AuthorsTraveset, Anna ; Heleno, Rubén; Nogales, Manuel
Seed dispersal
Issue Date2013
PublisherCABI Publishing
CitationSeeds: The Ecology of Regeneration in Plant Communities
AbstractSeed dispersal is one of the key phases in the regeneration process of plant populations. It determines the potential area of recruitment and, simultaneously, acts as a template for the subsequent stages of plant growth. Seed dispersal is the most common means for plants to colonize new areas and to avoid sibling competition and natural enemies such as herbivores or pathogens. Seeds can be dispersed by wind, water, gravity and by a wide assemblage of animals (including those that consume fruits and/or seeds as well as those that move seeds via their fur, plumage or feet). By directly dispersing seeds to favourable recruitment sites (Wenny and Levey, 1998) or by virtue of the treatment offered to ingested seeds (Verdú and Traveset, 2004; Traveset et al., 2007), animals actually play an important role as seed dispersers for most (60–80%) plant species (Levey et al., 2002; Dennis et al., 2007). Moreover, seed dispersers are crucial in plantcommunity dynamics in many ecosystems around the globe and contribute to numerous ecosystem services offered by forests, including fruit, wood and non-timber products, carbon sequestration and forest cover – at no cost to humans (Forget et al., 2011). Seed dispersal is currently a very active research area that includes both ecological and evolutionary aspects. Studies have diversified in the last few decades mainly towards the study of landscape ecology (movement patterns), plant genetic diversity and structure (gene flow through pollen and/or seeds), community ecology (e.g. mutualistic interaction networks), dispersal adaptations of both plants and seed dispersers, conservation biology (effects of different types of disturbances such as habitat fragmentation, defaunation and biological invasions) and ecological restoration.

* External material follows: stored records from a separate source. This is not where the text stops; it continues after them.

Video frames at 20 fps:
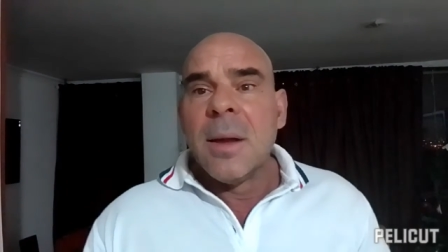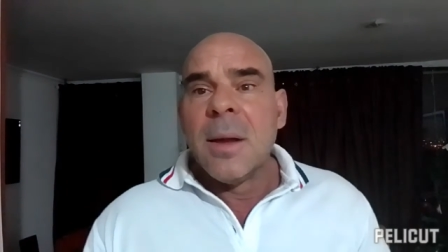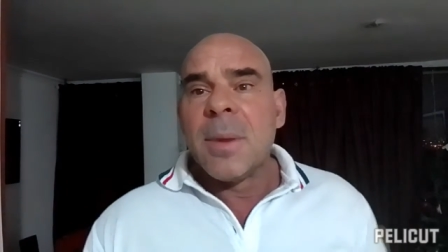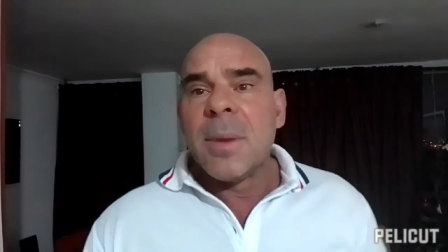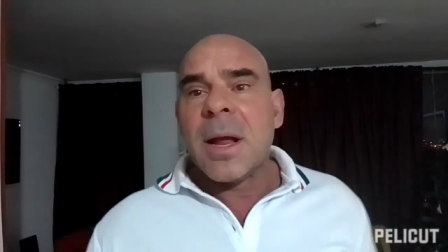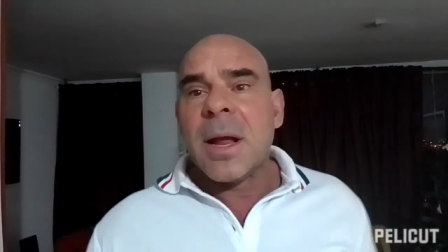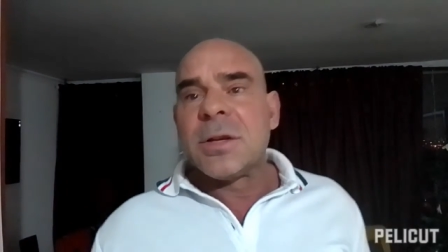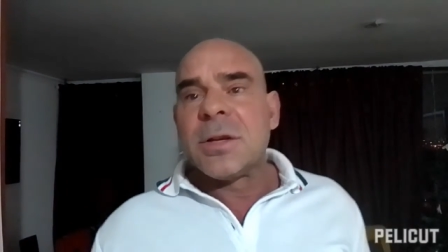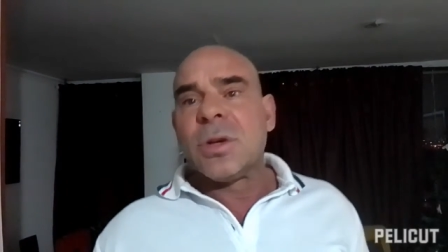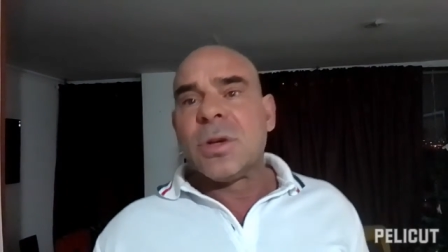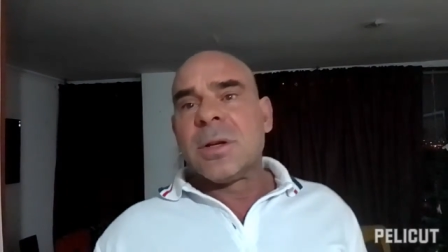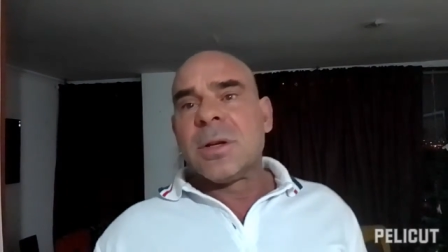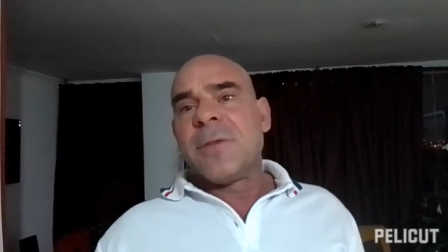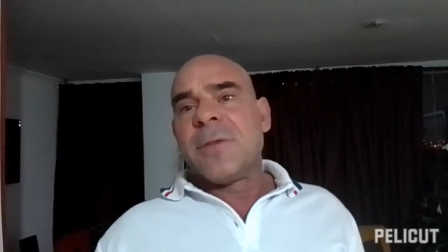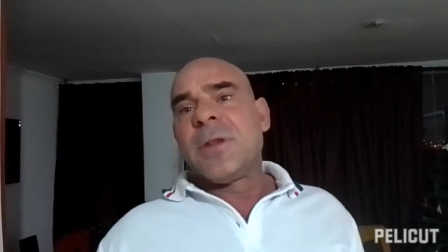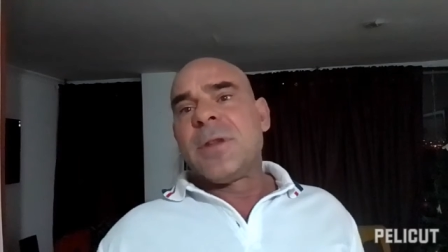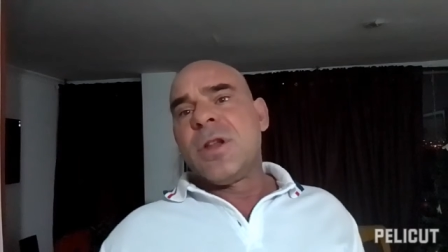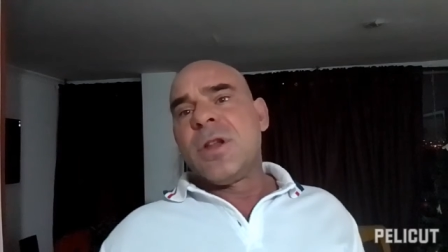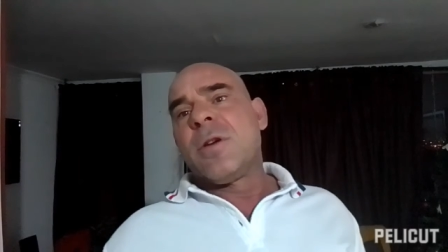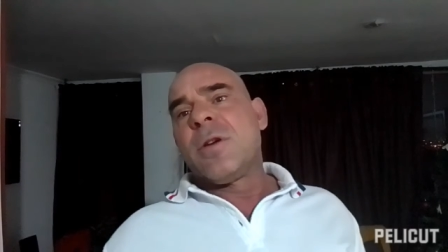because you're
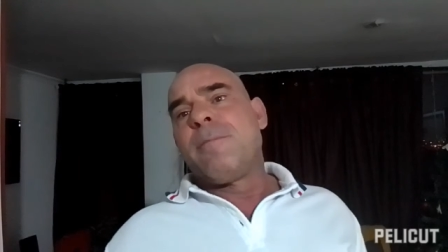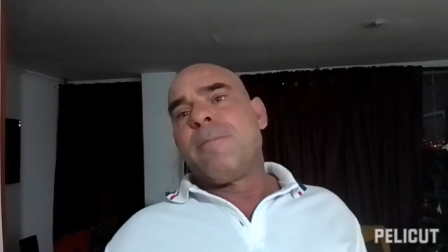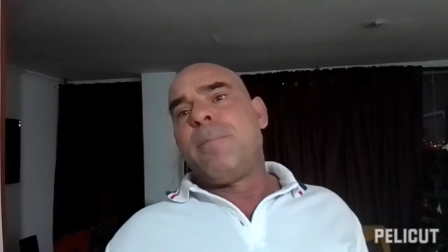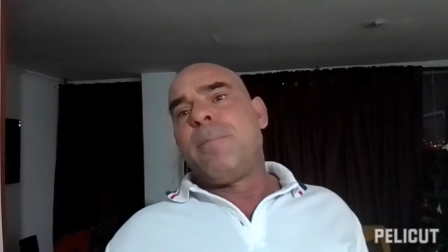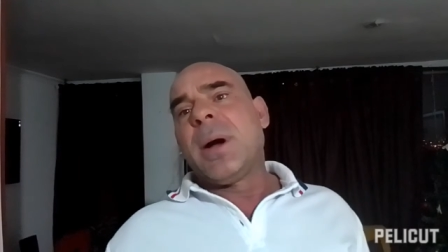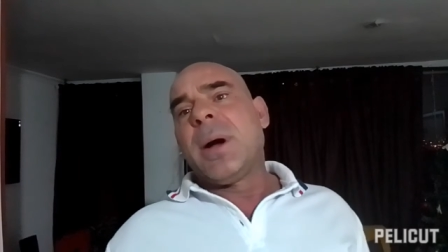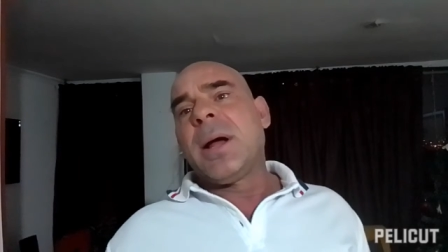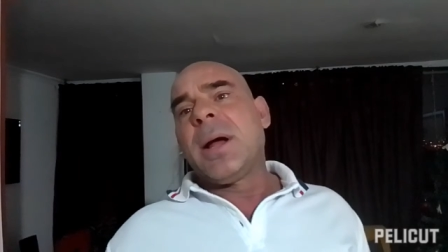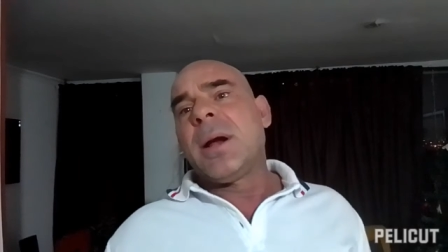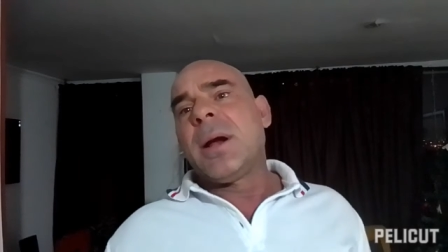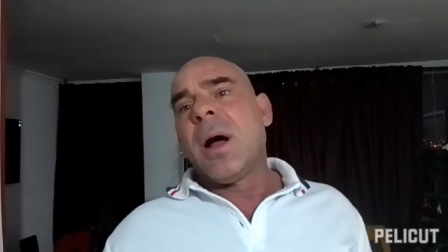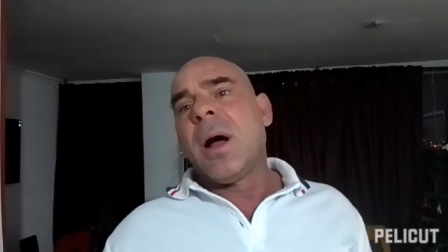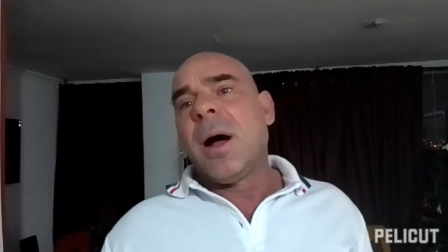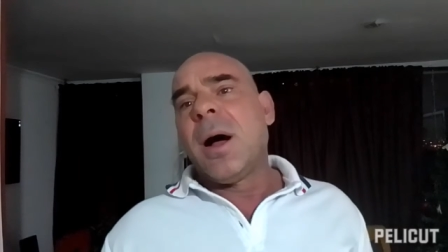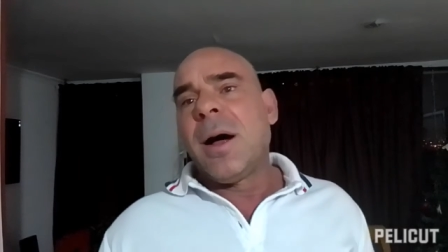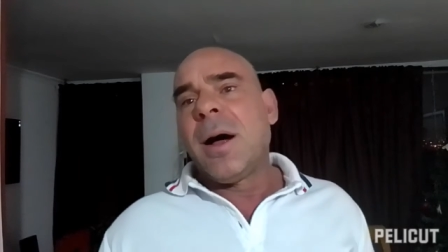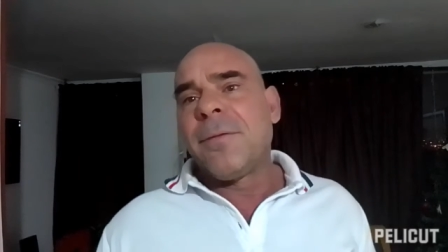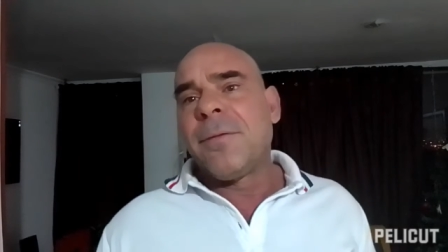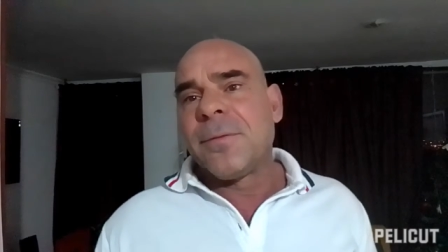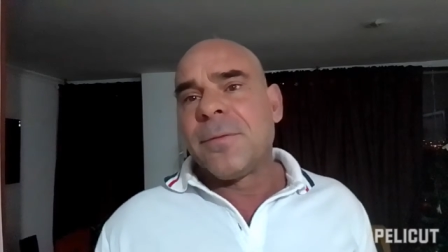lifting your butt
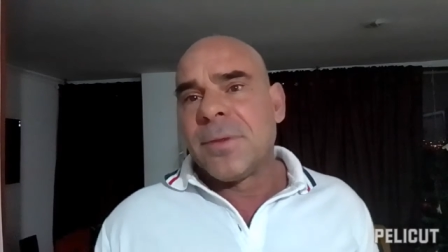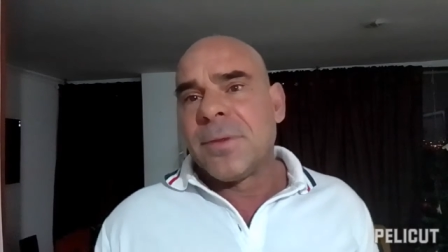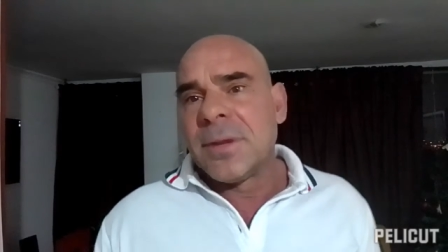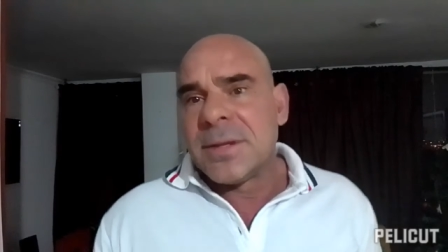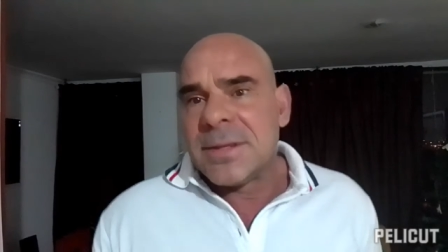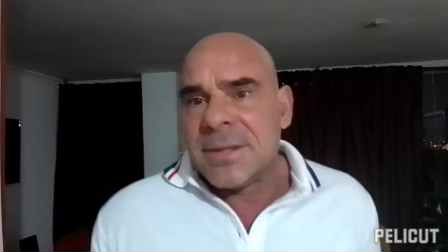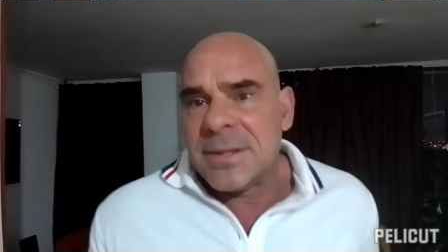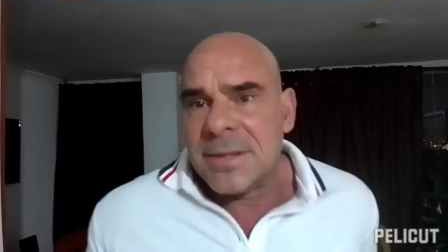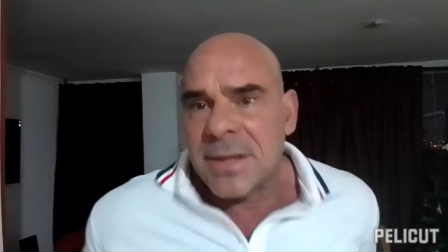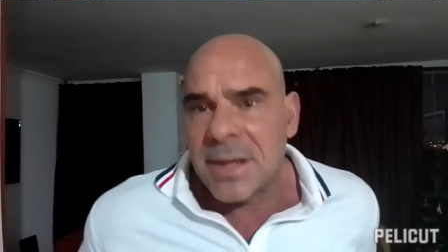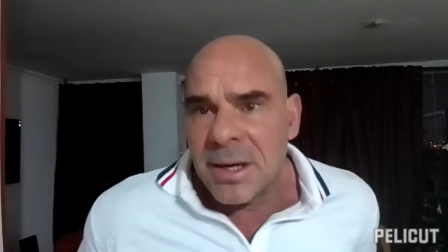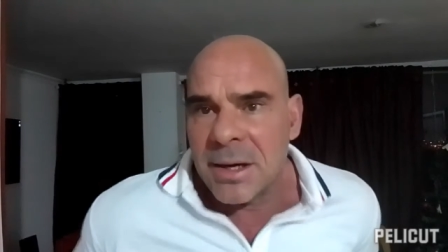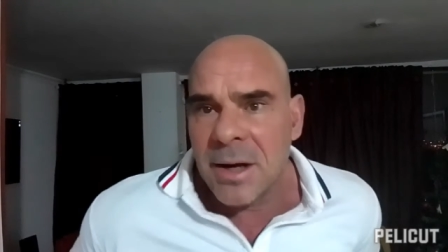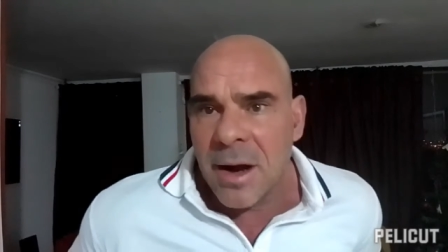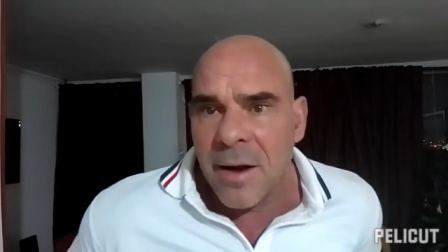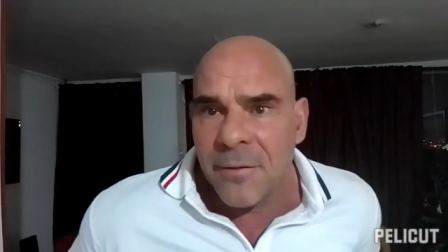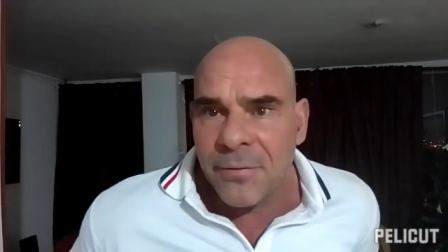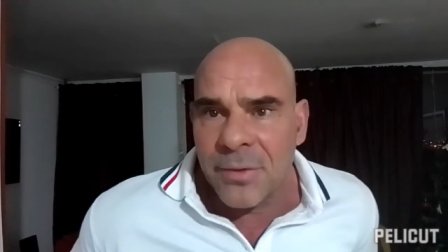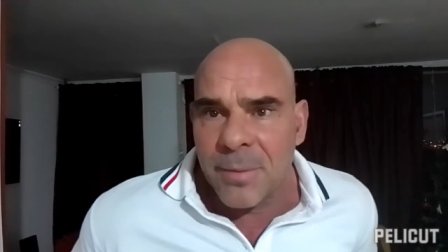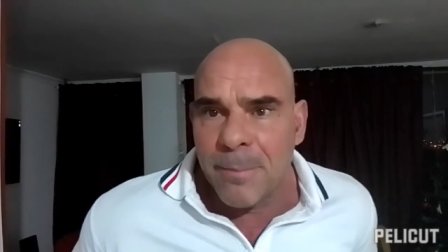off the seat,
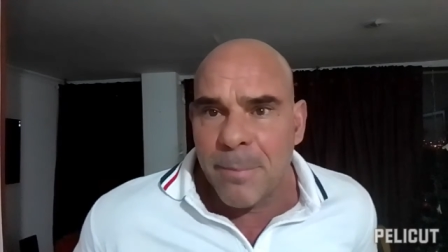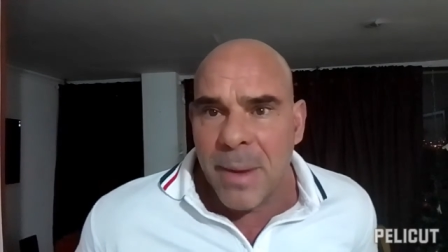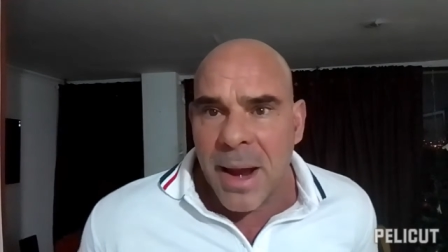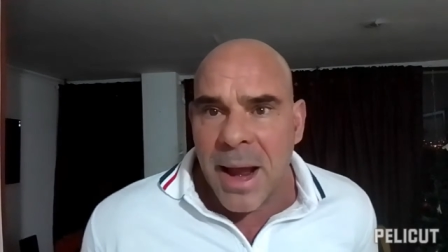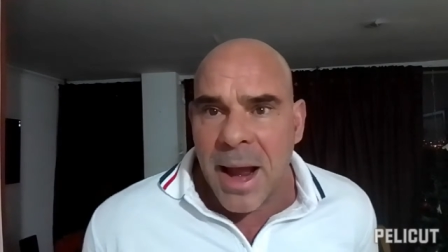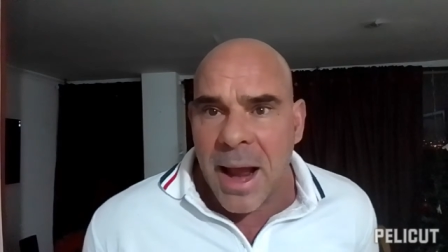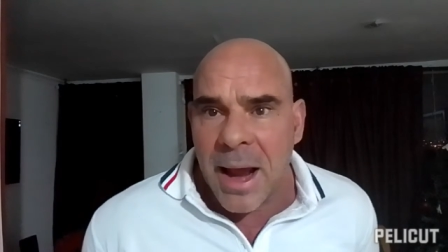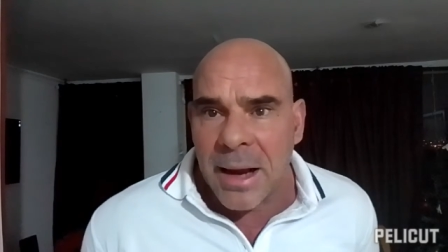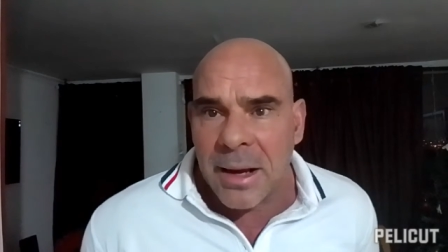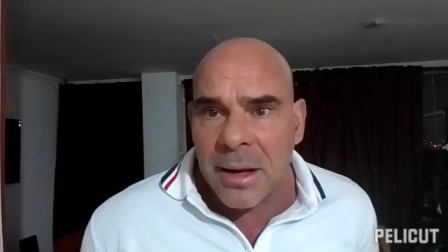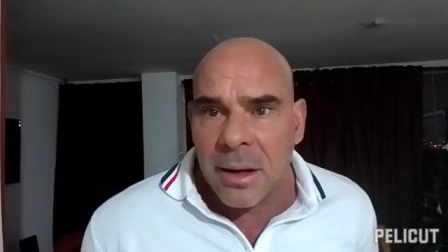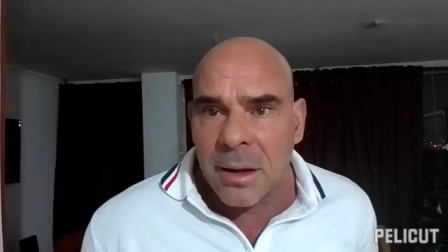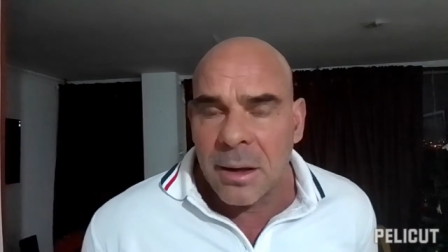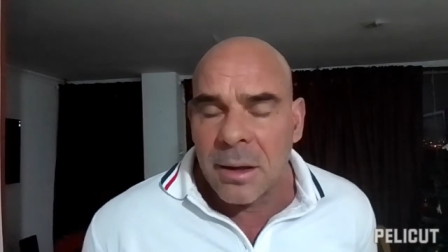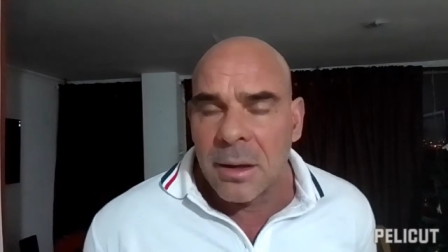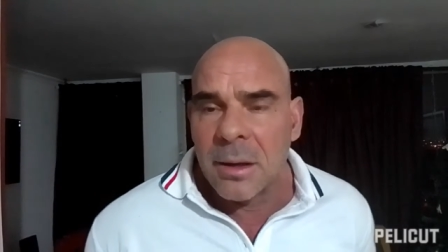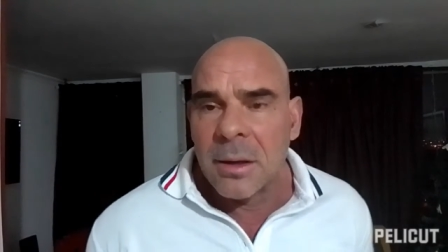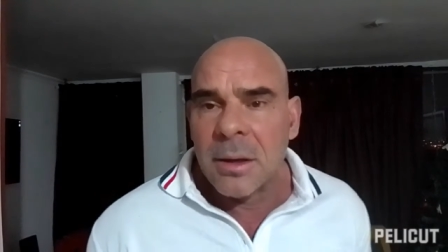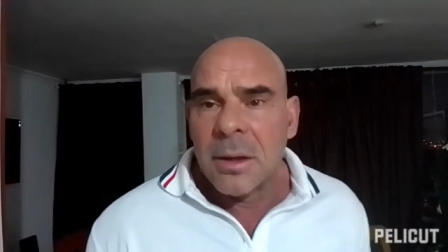off the back.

Research on seed dispersal has actually shifted from being organism oriented towards being currently more mechanism oriented in order to unravel the mechanistic processes behind seed dispersal (Jordano et al., 2011). Thus, for instance, by means of increasingly precise tools, such as radio or satellite tracking, researchers can now study the movement of animal seed dispersers across habitats (Blake et al., 2012), or even across continents (Kays et al., 2011), and evaluate plant seed dispersal kernels (i.e. the probability density function of the dispersal distance for an individual or population).